Кто-то принес крепкую конопляную веревку, выговорив при этом с Елионского четверть водки. К месту спора собрались мужики, бабы, нарядные девки. Мужики вытащили шитые гарусом кисеты.
Веревку привязали между столбами у ворот старостиного дома на высоту груди. Кешка, отойдя от столбов сажен на шесть, грудью налетел на нее. Но веревка крепка. Невытянутая, она сильно пружинит, и Кешка, ударившись, мгновенно шлепается задом в снег. Поднявшись, он уже, как бы извиняясь, смотрит на хохочущих односельчан и разбегается еще раз. Безрезультатно… После третьего разбега сдается…
— А ну, кто порвет? Тому, ей-богу, заклад дам, вот трешница!
— Я порву! — глухо сказал Саня, войдя в круг.
— Ты? Да тебе ее сроду не порвать!
— Пусть попробует, — примирительно говорят, парни. — Все равно попусту!
Саня, насупившись, отошел в сторону. Разбежался. И с налету ударился о веревку так, что загудели столбы. Будто полоснутая ножом, она разлетелась пополам. Парни загалдели наперебой:
— Вот это да-а-а!
— Пропала веревка!
— Ничего, сростить можно.
— Проворный Сано!
Потом все стихли, наблюдая за Кешкой. Он хлопал о голенище плетью. «Полезет в драку», — подумал Саня и внутренне весь сжался. По драки не случилось. С притворным спокойствием подошел сын подрядчика к Сане и, цыкнув в сторону, сказал:
— Порвал? Ну, и обормот. Она же надтреснула еще от меня!
Парни посмеялись и начали расходиться. На улочках звенели песни.
Незаметно прошел день веселья. Подкралась ночь. Тонкая полоска зари осталась на горизонте, и лед на озере посеребрился. Замолкли песни. Мужики, парни разбрелись. Саша пошел начинающей темнеть улицей к родному дому. Около последнего переулка его догнали двое верховых. Свистнула нагайка. Воспламенилось лицо. Кровь моментально застлала глаза, но Саня все-таки успел различить в темноте тонконогого жеребца Кешки Елионского и его хищную посадку. Правый глаз моментально заплыл. От удара парень упал на колени.
Петруша Смолин рассчитал артель почти перед рождеством. Деньги выдал сполна и наказал:
— На будущий год приходите ко мне робить непременно!

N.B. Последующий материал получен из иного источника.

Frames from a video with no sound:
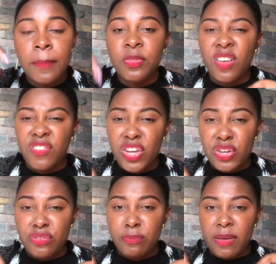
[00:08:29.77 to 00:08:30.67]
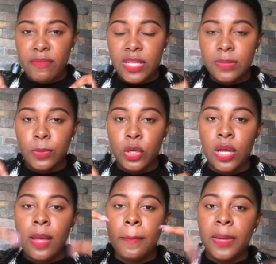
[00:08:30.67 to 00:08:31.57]
Not very good with my Facebook,
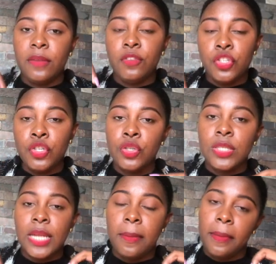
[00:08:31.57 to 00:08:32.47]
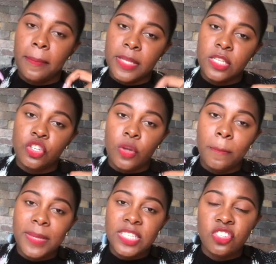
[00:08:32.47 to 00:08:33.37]
but if you do send me a message in
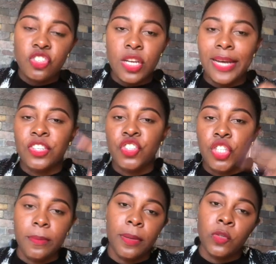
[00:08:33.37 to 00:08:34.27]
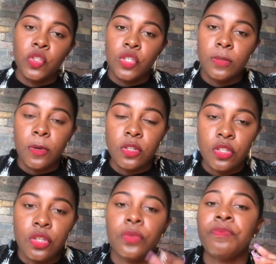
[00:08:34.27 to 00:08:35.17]
Messenger, I should be able to respond
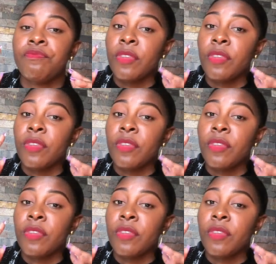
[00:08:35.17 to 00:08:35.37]
to you.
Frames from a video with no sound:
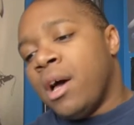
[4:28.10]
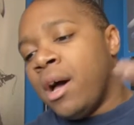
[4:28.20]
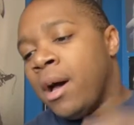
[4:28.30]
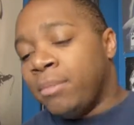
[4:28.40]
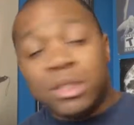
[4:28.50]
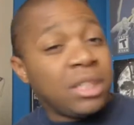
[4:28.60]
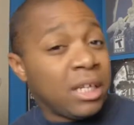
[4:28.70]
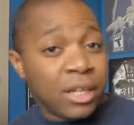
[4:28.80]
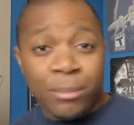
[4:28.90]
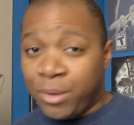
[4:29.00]
I'm just a
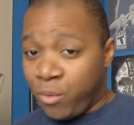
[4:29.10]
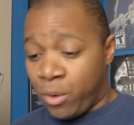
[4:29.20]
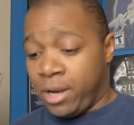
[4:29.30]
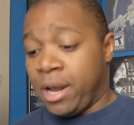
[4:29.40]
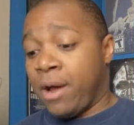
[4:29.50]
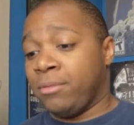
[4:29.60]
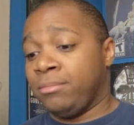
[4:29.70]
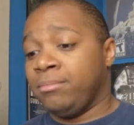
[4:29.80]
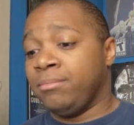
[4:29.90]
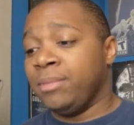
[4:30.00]
little bit worried now.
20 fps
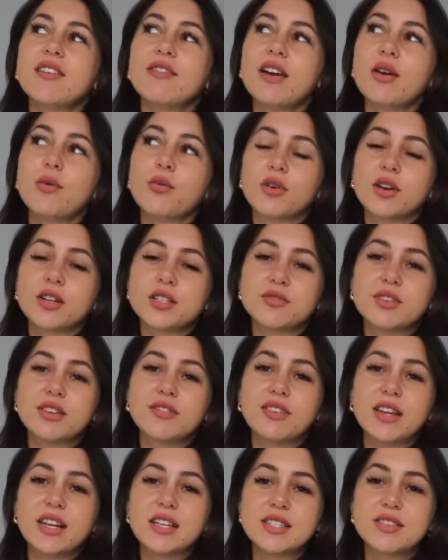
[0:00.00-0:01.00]
if I weren't to read
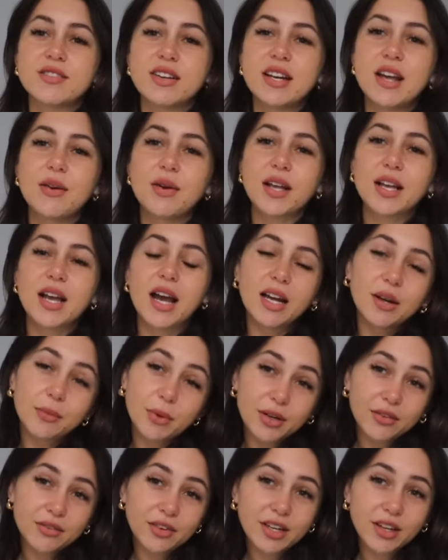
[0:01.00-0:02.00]
fantasy right now, I kind of
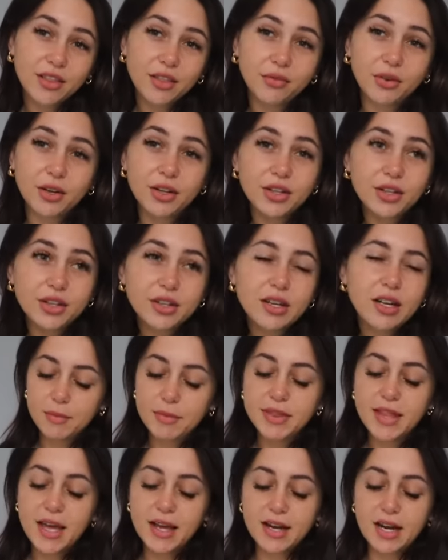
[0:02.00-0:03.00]
want to read a thriller. I'm
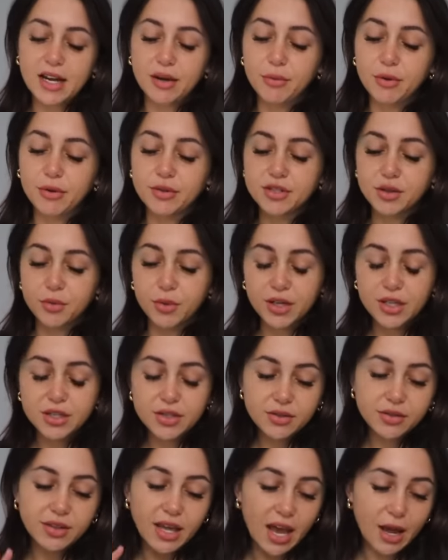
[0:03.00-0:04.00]
in that kind of mood. So we're going
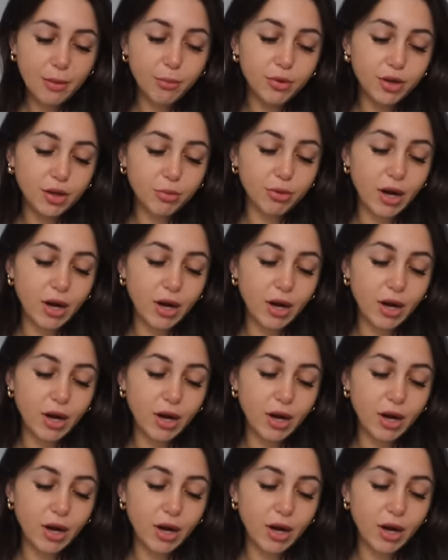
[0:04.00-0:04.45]
to do that book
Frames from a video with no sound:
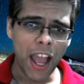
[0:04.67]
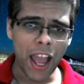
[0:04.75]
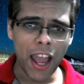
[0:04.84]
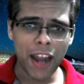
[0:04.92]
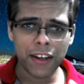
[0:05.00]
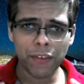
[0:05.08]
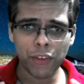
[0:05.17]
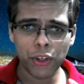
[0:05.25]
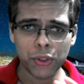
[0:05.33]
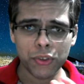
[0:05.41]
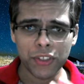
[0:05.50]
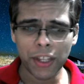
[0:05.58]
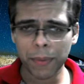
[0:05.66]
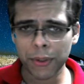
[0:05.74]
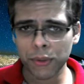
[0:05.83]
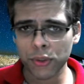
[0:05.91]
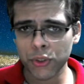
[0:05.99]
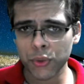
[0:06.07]
And we're going to step
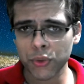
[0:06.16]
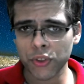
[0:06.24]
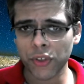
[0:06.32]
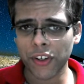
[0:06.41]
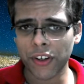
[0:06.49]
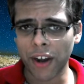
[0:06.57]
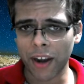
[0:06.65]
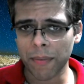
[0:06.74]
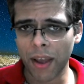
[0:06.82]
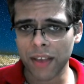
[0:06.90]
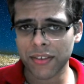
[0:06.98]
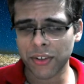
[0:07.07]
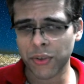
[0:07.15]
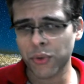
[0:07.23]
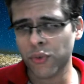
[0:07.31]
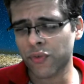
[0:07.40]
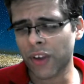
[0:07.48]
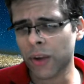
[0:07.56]
into the shoes of a grandmaster
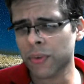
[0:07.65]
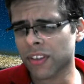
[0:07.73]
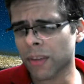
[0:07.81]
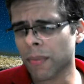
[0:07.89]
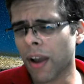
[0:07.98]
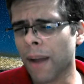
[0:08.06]
who found some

— Спасибо, ваше степенство! Не забудем твоей доброты. Придем! — сулили мужики, не понимая, что труд их оплачен по дешевке, что у купчины под маской благодетеля проявлялся во взгляде матерый хищник.
Пошел Саня к новому хозяину — Дунаеву. Как и отец, на каменную работу. Жил вместе с другими работниками в большом деревянном флигеле, неподалеку от купеческого дома и лавочек.
Мерно и медленно шли дни. Ограниченный в недалеком прошлом интересами родной семьи и села, он теперь удивлялся, как это раньше не мог приметить, что, кроме мирка, который его окружал, существует другой мир, полный неизведанного и непонятного.
Курган остывал от потрясений первой русской революции. Наступала реакция. Затихли сходки. И листовки, появлявшиеся ранее в самых неожиданных местах, исчезали. Много замечательных зауральских революционеров томилось в тюрьме. Все больше нищала основная масса зауральского крестьянства. Хищники-капиталисты протягивали свои щупальцы к основному богатству нации — к земле. Происходило значительное сокращение земельных наделов. Норма земельного надела на одну душу (мужика) в Сибири понизилась к 1911 году до 12 десятин, а в Зауралье она оказалась еще ниже. В Курганском уезде средний земельный надел к этому времени составлял 9,3 десятины [6] «Сибирские вопросы», 1910, № 4; 1911, № 12.
. Увеличились мирские сборы и казенные оброчные подати.
Бесправными и забитыми были зауральские мужики. Крестьянские начальники — урядники, приставы, писари, старшины и всякого другого рода чины — «опекали» крестьян, да так, что и передохнуть было некогда, хоть всю жизнь в ярме ходи. Один весельчак-мужик из Утятской волости сказал на базаре такие слова: «Нашим братом распоряжается даже кухарка крестьянского начальника», [7] «Очерки истории Курганской области». Челябинск, 1968, стр. 169, 171, 174.
— и не сдобровал, угодил в «чижовку».